Dunleavy was elected to the the Senate from a conservative Wasilla area district, but in an interview he said voters are not all that interested in political labels.
“They don’t really care where one is from, and they don’t really care the party, to be honest with you — it’s the issues: Permanent Fund, crime, public safety, education, the ability to get this budget under control — those are the things that are impacting folks the most. I never hear folks talk about, you’re from the Valley, you’re not from Anchorage — I don’t get that. What I get is, where are you on the issues.”
One of the strongest opponents to either Dunleavy or Treadwell will likely be the state office of the AFL-CIO, the umbrella labor organization.
Vince Beltrami, the president of the labor group, has supported both Walker and Begich before, but he said in a statement to reporters Monday that a poll commissioned by the labor organization shows Dunleavy could beat both in a three-way race. The poll showed that either Begich or Walker could beat Dunleavy in a two-way race, the AFL-CIO said.

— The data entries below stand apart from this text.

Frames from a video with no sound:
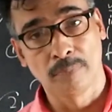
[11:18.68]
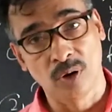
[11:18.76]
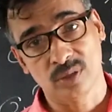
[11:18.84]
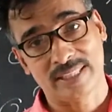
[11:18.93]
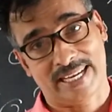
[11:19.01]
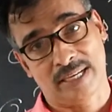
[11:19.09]

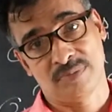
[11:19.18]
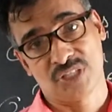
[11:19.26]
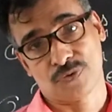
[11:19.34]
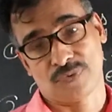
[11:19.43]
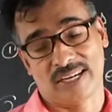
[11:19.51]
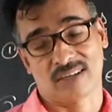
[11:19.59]
both the
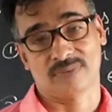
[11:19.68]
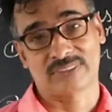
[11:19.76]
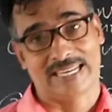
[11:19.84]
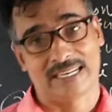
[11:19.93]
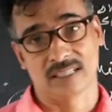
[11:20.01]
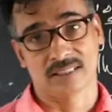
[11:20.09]
hemisphere of
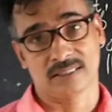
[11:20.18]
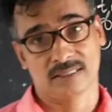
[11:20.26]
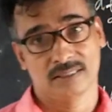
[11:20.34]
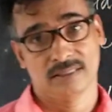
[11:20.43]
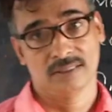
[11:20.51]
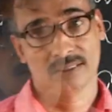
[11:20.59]
the
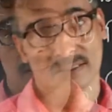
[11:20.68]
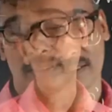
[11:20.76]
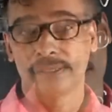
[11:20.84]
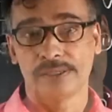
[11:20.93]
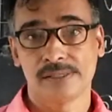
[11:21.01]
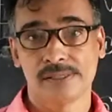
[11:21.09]

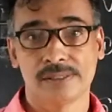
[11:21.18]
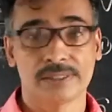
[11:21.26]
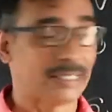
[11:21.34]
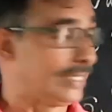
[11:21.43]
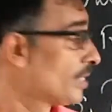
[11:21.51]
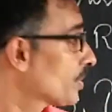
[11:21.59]

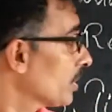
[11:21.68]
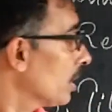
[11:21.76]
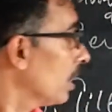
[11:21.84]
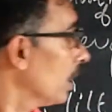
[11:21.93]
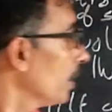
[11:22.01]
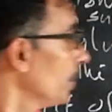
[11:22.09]
earth is
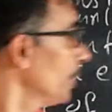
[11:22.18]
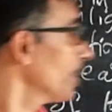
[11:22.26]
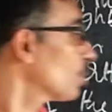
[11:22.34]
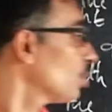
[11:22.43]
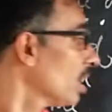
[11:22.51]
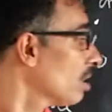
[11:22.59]

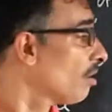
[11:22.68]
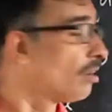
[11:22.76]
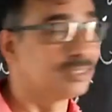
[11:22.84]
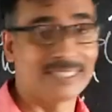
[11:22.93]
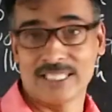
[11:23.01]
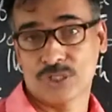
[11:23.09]
equal
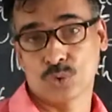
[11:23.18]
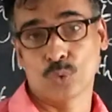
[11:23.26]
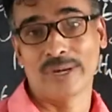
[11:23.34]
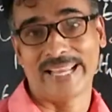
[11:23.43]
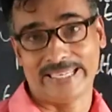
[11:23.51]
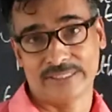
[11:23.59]
on these
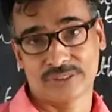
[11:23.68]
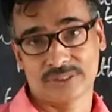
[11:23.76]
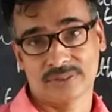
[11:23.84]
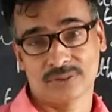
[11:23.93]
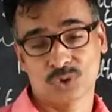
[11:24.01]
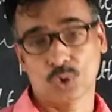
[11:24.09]
2 days.
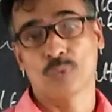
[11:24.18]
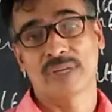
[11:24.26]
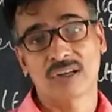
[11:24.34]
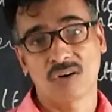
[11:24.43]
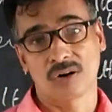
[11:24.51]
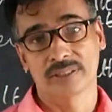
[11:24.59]
So we
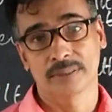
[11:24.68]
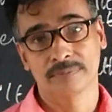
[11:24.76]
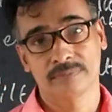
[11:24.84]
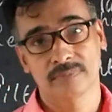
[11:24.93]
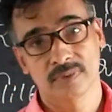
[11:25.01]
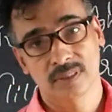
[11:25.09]
call
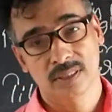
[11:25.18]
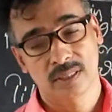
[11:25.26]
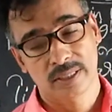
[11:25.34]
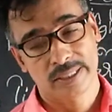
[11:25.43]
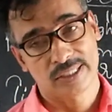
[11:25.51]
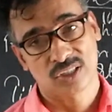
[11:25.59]

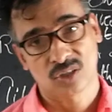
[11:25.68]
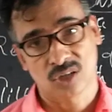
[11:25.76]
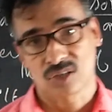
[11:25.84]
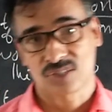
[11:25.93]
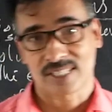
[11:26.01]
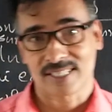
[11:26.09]
them
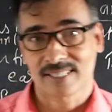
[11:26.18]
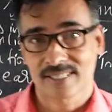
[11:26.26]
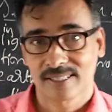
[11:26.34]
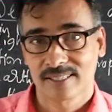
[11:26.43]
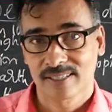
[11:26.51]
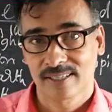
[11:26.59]

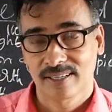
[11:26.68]
equinoxes.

Beltrami has said that he may ask one to step aside to assure a victory to the other, but that could depend on the Republican primary outcome.
Meanwhile, Dunleavy and Treadwell are heating up their campaigns.
“I think we’re on the right side of the issues,” Dunleavy said. “Wherever we go around the state of Alaska, we got lots of folks that are volunteering, we got folks on board doing a whole bunch of different things.”
“I think that people believe that we need to have somebody who can help Alaska compete in world markets,” Treadwell said. “I was an assistant to (former Gov.) Wally Hickel, I was deputy commissioner of environment, so I worked all the environmental issues in the state, including permitting mines. I was a business leader and I helped start companies here, companies that went to global markets.”
After Walker said earlier this month that the federal permitting process for the Pebble Mine should stop and work on an environmental impact statement halted, it made Pebble and issue in the campaign. Begich has been against the project, calling it the wrong mine in the wrong place, a reference to the big Bristol Bay salmon fishery downstream from the mine site.
But Dunleavy and Treadwell said the permitting process should continue.
“People ask about the pebble mine, and my position has always been, I think we need to adhere to a process,” Dunleavy said. “I can’t answer whether I’m for the Pebble mine or against the Pebble mine. I have no idea, because I don’t know what the process, the studies, are going to tell us.”
Treadwell said that environmental regulations protecting streams should determine the mine’s fate.
“I’ll tell you this: you have both Mark Begich and now Bill Walker saying they want to cut the hearings, they want to cut the EIS process,” Treadwell said. “Here’s my warning to Alaskans: any governor who will take away due process for a mine could take away your due process on guns, your due process and your rights as a parent, your due process on individual rights. We’ve got to stand up for due process, whether you love Pebble or hate Pebble.”